_Task_
The entries below must be returned exactly as they stand.

_Dataset_
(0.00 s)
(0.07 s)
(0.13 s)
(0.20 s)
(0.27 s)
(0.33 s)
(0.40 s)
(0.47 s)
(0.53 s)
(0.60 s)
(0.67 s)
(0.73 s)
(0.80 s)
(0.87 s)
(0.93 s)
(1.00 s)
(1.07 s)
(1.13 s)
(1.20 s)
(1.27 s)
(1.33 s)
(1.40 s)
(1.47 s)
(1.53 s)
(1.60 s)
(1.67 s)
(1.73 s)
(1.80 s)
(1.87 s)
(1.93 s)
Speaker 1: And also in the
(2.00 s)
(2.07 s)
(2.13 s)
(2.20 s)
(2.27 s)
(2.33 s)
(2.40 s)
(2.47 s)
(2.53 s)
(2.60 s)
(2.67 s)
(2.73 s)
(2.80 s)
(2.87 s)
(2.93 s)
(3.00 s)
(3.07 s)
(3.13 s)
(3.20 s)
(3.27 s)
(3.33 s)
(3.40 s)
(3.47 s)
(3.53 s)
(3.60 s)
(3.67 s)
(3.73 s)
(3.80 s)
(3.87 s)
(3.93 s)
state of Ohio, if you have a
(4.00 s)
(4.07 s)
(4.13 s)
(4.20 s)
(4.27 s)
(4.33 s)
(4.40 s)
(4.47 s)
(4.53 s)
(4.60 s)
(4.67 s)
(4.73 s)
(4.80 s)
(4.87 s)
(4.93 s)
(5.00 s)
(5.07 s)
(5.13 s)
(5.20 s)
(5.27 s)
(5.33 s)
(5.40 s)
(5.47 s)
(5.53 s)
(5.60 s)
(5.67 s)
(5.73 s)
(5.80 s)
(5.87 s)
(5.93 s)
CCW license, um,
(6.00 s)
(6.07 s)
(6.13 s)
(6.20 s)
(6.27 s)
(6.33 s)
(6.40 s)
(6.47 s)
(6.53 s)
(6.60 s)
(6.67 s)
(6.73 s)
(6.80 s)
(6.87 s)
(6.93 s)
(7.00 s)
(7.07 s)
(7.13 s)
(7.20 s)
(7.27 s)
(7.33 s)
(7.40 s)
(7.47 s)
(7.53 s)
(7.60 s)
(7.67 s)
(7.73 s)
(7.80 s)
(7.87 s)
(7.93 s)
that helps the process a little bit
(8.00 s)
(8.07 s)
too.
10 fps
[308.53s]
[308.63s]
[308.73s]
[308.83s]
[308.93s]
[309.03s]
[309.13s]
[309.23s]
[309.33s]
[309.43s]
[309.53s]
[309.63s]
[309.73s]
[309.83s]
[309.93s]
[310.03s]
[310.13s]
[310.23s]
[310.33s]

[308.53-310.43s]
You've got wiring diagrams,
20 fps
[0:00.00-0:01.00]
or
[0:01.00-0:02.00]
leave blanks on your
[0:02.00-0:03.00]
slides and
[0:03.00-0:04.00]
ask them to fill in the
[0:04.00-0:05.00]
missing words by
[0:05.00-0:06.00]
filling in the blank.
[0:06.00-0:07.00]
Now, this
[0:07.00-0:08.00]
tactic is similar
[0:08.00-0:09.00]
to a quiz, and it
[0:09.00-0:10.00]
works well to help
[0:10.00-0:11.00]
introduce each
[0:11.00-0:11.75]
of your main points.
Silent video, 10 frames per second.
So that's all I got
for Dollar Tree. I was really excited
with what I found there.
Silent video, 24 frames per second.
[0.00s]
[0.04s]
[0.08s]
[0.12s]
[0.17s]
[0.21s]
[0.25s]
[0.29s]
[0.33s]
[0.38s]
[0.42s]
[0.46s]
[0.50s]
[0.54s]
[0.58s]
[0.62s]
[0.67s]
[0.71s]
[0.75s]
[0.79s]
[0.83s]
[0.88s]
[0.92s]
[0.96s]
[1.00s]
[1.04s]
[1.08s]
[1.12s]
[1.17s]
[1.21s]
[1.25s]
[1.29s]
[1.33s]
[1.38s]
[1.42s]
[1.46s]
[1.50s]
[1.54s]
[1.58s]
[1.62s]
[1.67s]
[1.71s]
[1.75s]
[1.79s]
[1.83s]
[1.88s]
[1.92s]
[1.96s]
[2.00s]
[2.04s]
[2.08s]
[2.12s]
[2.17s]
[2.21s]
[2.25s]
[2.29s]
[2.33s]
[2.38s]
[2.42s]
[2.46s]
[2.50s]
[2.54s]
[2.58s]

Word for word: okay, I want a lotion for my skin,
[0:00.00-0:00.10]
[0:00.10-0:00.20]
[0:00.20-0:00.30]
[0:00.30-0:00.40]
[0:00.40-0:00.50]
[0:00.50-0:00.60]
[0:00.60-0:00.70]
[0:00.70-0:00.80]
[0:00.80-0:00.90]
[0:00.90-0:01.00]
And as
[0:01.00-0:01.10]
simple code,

_Task solution_
(0.00 s)
(0.07 s)
(0.13 s)
(0.20 s)
(0.27 s)
(0.33 s)
(0.40 s)
(0.47 s)
(0.53 s)
(0.60 s)
(0.67 s)
(0.73 s)
(0.80 s)
(0.87 s)
(0.93 s)
(1.00 s)
(1.07 s)
(1.13 s)
(1.20 s)
(1.27 s)
(1.33 s)
(1.40 s)
(1.47 s)
(1.53 s)
(1.60 s)
(1.67 s)
(1.73 s)
(1.80 s)
(1.87 s)
(1.93 s)
Speaker 1: And also in the
(2.00 s)
(2.07 s)
(2.13 s)
(2.20 s)
(2.27 s)
(2.33 s)
(2.40 s)
(2.47 s)
(2.53 s)
(2.60 s)
(2.67 s)
(2.73 s)
(2.80 s)
(2.87 s)
(2.93 s)
(3.00 s)
(3.07 s)
(3.13 s)
(3.20 s)
(3.27 s)
(3.33 s)
(3.40 s)
(3.47 s)
(3.53 s)
(3.60 s)
(3.67 s)
(3.73 s)
(3.80 s)
(3.87 s)
(3.93 s)
state of Ohio, if you have a
(4.00 s)
(4.07 s)
(4.13 s)
(4.20 s)
(4.27 s)
(4.33 s)
(4.40 s)
(4.47 s)
(4.53 s)
(4.60 s)
(4.67 s)
(4.73 s)
(4.80 s)
(4.87 s)
(4.93 s)
(5.00 s)
(5.07 s)
(5.13 s)
(5.20 s)
(5.27 s)
(5.33 s)
(5.40 s)
(5.47 s)
(5.53 s)
(5.60 s)
(5.67 s)
(5.73 s)
(5.80 s)
(5.87 s)
(5.93 s)
CCW license, um,
(6.00 s)
(6.07 s)
(6.13 s)
(6.20 s)
(6.27 s)
(6.33 s)
(6.40 s)
(6.47 s)
(6.53 s)
(6.60 s)
(6.67 s)
(6.73 s)
(6.80 s)
(6.87 s)
(6.93 s)
(7.00 s)
(7.07 s)
(7.13 s)
(7.20 s)
(7.27 s)
(7.33 s)
(7.40 s)
(7.47 s)
(7.53 s)
(7.60 s)
(7.67 s)
(7.73 s)
(7.80 s)
(7.87 s)
(7.93 s)
that helps the process a little bit
(8.00 s)
(8.07 s)
too.
10 fps
[308.53s]
[308.63s]
[308.73s]
[308.83s]
[308.93s]
[309.03s]
[309.13s]
[309.23s]
[309.33s]
[309.43s]
[309.53s]
[309.63s]
[309.73s]
[309.83s]
[309.93s]
[310.03s]
[310.13s]
[310.23s]
[310.33s]

[308.53-310.43s]
You've got wiring diagrams,
20 fps
[0:00.00-0:01.00]
or
[0:01.00-0:02.00]
leave blanks on your
[0:02.00-0:03.00]
slides and
[0:03.00-0:04.00]
ask them to fill in the
[0:04.00-0:05.00]
missing words by
[0:05.00-0:06.00]
filling in the blank.
[0:06.00-0:07.00]
Now, this
[0:07.00-0:08.00]
tactic is similar
[0:08.00-0:09.00]
to a quiz, and it
[0:09.00-0:10.00]
works well to help
[0:10.00-0:11.00]
introduce each
[0:11.00-0:11.75]
of your main points.
Silent video, 10 frames per second.
So that's all I got
for Dollar Tree. I was really excited
with what I found there.
Silent video, 24 frames per second.
[0.00s]
[0.04s]
[0.08s]
[0.12s]
[0.17s]
[0.21s]
[0.25s]
[0.29s]
[0.33s]
[0.38s]
[0.42s]
[0.46s]
[0.50s]
[0.54s]
[0.58s]
[0.62s]
[0.67s]
[0.71s]
[0.75s]
[0.79s]
[0.83s]
[0.88s]
[0.92s]
[0.96s]
[1.00s]
[1.04s]
[1.08s]
[1.12s]
[1.17s]
[1.21s]
[1.25s]
[1.29s]
[1.33s]
[1.38s]
[1.42s]
[1.46s]
[1.50s]
[1.54s]
[1.58s]
[1.62s]
[1.67s]
[1.71s]
[1.75s]
[1.79s]
[1.83s]
[1.88s]
[1.92s]
[1.96s]
[2.00s]
[2.04s]
[2.08s]
[2.12s]
[2.17s]
[2.21s]
[2.25s]
[2.29s]
[2.33s]
[2.38s]
[2.42s]
[2.46s]
[2.50s]
[2.54s]
[2.58s]

Word for word: okay, I want a lotion for my skin,
[0:00.00-0:00.10]
[0:00.10-0:00.20]
[0:00.20-0:00.30]
[0:00.30-0:00.40]
[0:00.40-0:00.50]
[0:00.50-0:00.60]
[0:00.60-0:00.70]
[0:00.70-0:00.80]
[0:00.80-0:00.90]
[0:00.90-0:01.00]
And as
[0:01.00-0:01.10]
simple code,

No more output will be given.